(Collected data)
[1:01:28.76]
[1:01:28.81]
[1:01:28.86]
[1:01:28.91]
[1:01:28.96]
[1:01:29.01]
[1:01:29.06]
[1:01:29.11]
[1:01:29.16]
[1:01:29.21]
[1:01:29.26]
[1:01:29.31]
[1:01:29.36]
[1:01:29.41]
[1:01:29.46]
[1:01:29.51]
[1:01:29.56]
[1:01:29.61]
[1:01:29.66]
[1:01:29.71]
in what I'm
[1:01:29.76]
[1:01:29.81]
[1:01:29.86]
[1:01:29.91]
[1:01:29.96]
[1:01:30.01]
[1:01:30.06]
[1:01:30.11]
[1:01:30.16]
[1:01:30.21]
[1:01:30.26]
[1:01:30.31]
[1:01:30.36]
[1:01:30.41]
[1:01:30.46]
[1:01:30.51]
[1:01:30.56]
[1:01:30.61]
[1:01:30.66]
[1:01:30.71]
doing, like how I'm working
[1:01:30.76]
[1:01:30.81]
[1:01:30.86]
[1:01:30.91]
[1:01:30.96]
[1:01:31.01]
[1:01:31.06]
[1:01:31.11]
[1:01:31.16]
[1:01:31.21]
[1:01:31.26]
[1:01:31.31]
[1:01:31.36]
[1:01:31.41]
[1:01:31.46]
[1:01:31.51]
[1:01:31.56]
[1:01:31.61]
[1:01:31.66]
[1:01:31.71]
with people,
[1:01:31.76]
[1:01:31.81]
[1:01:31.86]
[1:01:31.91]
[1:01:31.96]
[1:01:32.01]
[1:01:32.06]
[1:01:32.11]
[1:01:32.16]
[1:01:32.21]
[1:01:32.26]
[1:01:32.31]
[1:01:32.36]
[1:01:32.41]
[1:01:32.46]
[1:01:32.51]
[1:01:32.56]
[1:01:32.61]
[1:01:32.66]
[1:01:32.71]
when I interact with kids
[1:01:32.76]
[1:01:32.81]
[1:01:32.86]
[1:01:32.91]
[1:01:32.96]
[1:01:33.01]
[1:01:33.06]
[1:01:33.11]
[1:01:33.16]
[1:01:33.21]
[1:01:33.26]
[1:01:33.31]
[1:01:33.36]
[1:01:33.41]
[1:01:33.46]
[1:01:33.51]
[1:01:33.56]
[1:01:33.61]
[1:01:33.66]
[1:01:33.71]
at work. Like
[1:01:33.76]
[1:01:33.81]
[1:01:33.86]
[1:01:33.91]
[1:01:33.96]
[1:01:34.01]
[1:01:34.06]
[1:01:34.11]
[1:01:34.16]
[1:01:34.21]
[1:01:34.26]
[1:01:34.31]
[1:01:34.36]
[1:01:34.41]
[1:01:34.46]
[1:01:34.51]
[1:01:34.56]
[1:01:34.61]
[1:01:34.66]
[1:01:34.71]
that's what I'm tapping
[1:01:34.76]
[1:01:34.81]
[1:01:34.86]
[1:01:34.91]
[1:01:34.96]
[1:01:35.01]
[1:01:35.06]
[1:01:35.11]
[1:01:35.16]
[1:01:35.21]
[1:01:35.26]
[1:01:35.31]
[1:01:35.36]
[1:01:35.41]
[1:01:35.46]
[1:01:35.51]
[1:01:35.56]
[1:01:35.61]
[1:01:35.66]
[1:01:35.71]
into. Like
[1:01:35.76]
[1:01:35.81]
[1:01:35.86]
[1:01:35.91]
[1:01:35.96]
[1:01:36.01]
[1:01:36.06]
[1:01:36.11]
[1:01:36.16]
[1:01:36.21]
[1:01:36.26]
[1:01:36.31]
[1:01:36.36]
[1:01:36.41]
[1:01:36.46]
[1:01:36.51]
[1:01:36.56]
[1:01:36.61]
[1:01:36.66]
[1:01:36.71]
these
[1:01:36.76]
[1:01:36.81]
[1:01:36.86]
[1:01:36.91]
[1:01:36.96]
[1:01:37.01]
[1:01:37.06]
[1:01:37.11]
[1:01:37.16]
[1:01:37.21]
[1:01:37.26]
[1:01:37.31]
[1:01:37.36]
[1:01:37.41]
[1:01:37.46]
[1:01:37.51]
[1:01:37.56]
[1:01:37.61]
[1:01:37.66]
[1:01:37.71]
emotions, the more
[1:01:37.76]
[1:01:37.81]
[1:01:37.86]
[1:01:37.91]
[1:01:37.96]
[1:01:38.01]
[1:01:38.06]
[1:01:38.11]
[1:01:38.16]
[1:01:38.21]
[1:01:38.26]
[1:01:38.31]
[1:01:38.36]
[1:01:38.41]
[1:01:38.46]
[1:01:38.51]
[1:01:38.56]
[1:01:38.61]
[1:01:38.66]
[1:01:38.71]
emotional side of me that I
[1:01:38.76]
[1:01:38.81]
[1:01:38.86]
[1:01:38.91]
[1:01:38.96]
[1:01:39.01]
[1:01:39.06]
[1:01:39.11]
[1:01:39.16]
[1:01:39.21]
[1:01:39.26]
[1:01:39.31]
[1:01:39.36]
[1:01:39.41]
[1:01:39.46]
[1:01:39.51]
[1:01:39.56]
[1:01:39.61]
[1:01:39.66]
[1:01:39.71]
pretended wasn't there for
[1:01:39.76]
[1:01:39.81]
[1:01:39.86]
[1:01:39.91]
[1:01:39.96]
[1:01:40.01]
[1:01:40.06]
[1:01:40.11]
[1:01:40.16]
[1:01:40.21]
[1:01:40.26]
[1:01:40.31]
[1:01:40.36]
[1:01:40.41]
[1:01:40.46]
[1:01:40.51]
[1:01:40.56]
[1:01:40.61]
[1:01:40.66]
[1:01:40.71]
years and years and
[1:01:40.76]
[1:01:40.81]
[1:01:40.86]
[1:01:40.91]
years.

What needs to be done.
Output the lines above verbatim and in full.

Written response.
[1:01:28.76]
[1:01:28.81]
[1:01:28.86]
[1:01:28.91]
[1:01:28.96]
[1:01:29.01]
[1:01:29.06]
[1:01:29.11]
[1:01:29.16]
[1:01:29.21]
[1:01:29.26]
[1:01:29.31]
[1:01:29.36]
[1:01:29.41]
[1:01:29.46]
[1:01:29.51]
[1:01:29.56]
[1:01:29.61]
[1:01:29.66]
[1:01:29.71]
in what I'm
[1:01:29.76]
[1:01:29.81]
[1:01:29.86]
[1:01:29.91]
[1:01:29.96]
[1:01:30.01]
[1:01:30.06]
[1:01:30.11]
[1:01:30.16]
[1:01:30.21]
[1:01:30.26]
[1:01:30.31]
[1:01:30.36]
[1:01:30.41]
[1:01:30.46]
[1:01:30.51]
[1:01:30.56]
[1:01:30.61]
[1:01:30.66]
[1:01:30.71]
doing, like how I'm working
[1:01:30.76]
[1:01:30.81]
[1:01:30.86]
[1:01:30.91]
[1:01:30.96]
[1:01:31.01]
[1:01:31.06]
[1:01:31.11]
[1:01:31.16]
[1:01:31.21]
[1:01:31.26]
[1:01:31.31]
[1:01:31.36]
[1:01:31.41]
[1:01:31.46]
[1:01:31.51]
[1:01:31.56]
[1:01:31.61]
[1:01:31.66]
[1:01:31.71]
with people,
[1:01:31.76]
[1:01:31.81]
[1:01:31.86]
[1:01:31.91]
[1:01:31.96]
[1:01:32.01]
[1:01:32.06]
[1:01:32.11]
[1:01:32.16]
[1:01:32.21]
[1:01:32.26]
[1:01:32.31]
[1:01:32.36]
[1:01:32.41]
[1:01:32.46]
[1:01:32.51]
[1:01:32.56]
[1:01:32.61]
[1:01:32.66]
[1:01:32.71]
when I interact with kids
[1:01:32.76]
[1:01:32.81]
[1:01:32.86]
[1:01:32.91]
[1:01:32.96]
[1:01:33.01]
[1:01:33.06]
[1:01:33.11]
[1:01:33.16]
[1:01:33.21]
[1:01:33.26]
[1:01:33.31]
[1:01:33.36]
[1:01:33.41]
[1:01:33.46]
[1:01:33.51]
[1:01:33.56]
[1:01:33.61]
[1:01:33.66]
[1:01:33.71]
at work. Like
[1:01:33.76]
[1:01:33.81]
[1:01:33.86]
[1:01:33.91]
[1:01:33.96]
[1:01:34.01]
[1:01:34.06]
[1:01:34.11]
[1:01:34.16]
[1:01:34.21]
[1:01:34.26]
[1:01:34.31]
[1:01:34.36]
[1:01:34.41]
[1:01:34.46]
[1:01:34.51]
[1:01:34.56]
[1:01:34.61]
[1:01:34.66]
[1:01:34.71]
that's what I'm tapping
[1:01:34.76]
[1:01:34.81]
[1:01:34.86]
[1:01:34.91]
[1:01:34.96]
[1:01:35.01]
[1:01:35.06]
[1:01:35.11]
[1:01:35.16]
[1:01:35.21]
[1:01:35.26]
[1:01:35.31]
[1:01:35.36]
[1:01:35.41]
[1:01:35.46]
[1:01:35.51]
[1:01:35.56]
[1:01:35.61]
[1:01:35.66]
[1:01:35.71]
into. Like
[1:01:35.76]
[1:01:35.81]
[1:01:35.86]
[1:01:35.91]
[1:01:35.96]
[1:01:36.01]
[1:01:36.06]
[1:01:36.11]
[1:01:36.16]
[1:01:36.21]
[1:01:36.26]
[1:01:36.31]
[1:01:36.36]
[1:01:36.41]
[1:01:36.46]
[1:01:36.51]
[1:01:36.56]
[1:01:36.61]
[1:01:36.66]
[1:01:36.71]
these
[1:01:36.76]
[1:01:36.81]
[1:01:36.86]
[1:01:36.91]
[1:01:36.96]
[1:01:37.01]
[1:01:37.06]
[1:01:37.11]
[1:01:37.16]
[1:01:37.21]
[1:01:37.26]
[1:01:37.31]
[1:01:37.36]
[1:01:37.41]
[1:01:37.46]
[1:01:37.51]
[1:01:37.56]
[1:01:37.61]
[1:01:37.66]
[1:01:37.71]
emotions, the more
[1:01:37.76]
[1:01:37.81]
[1:01:37.86]
[1:01:37.91]
[1:01:37.96]
[1:01:38.01]
[1:01:38.06]
[1:01:38.11]
[1:01:38.16]
[1:01:38.21]
[1:01:38.26]
[1:01:38.31]
[1:01:38.36]
[1:01:38.41]
[1:01:38.46]
[1:01:38.51]
[1:01:38.56]
[1:01:38.61]
[1:01:38.66]
[1:01:38.71]
emotional side of me that I
[1:01:38.76]
[1:01:38.81]
[1:01:38.86]
[1:01:38.91]
[1:01:38.96]
[1:01:39.01]
[1:01:39.06]
[1:01:39.11]
[1:01:39.16]
[1:01:39.21]
[1:01:39.26]
[1:01:39.31]
[1:01:39.36]
[1:01:39.41]
[1:01:39.46]
[1:01:39.51]
[1:01:39.56]
[1:01:39.61]
[1:01:39.66]
[1:01:39.71]
pretended wasn't there for
[1:01:39.76]
[1:01:39.81]
[1:01:39.86]
[1:01:39.91]
[1:01:39.96]
[1:01:40.01]
[1:01:40.06]
[1:01:40.11]
[1:01:40.16]
[1:01:40.21]
[1:01:40.26]
[1:01:40.31]
[1:01:40.36]
[1:01:40.41]
[1:01:40.46]
[1:01:40.51]
[1:01:40.56]
[1:01:40.61]
[1:01:40.66]
[1:01:40.71]
years and years and
[1:01:40.76]
[1:01:40.81]
[1:01:40.86]
[1:01:40.91]
years.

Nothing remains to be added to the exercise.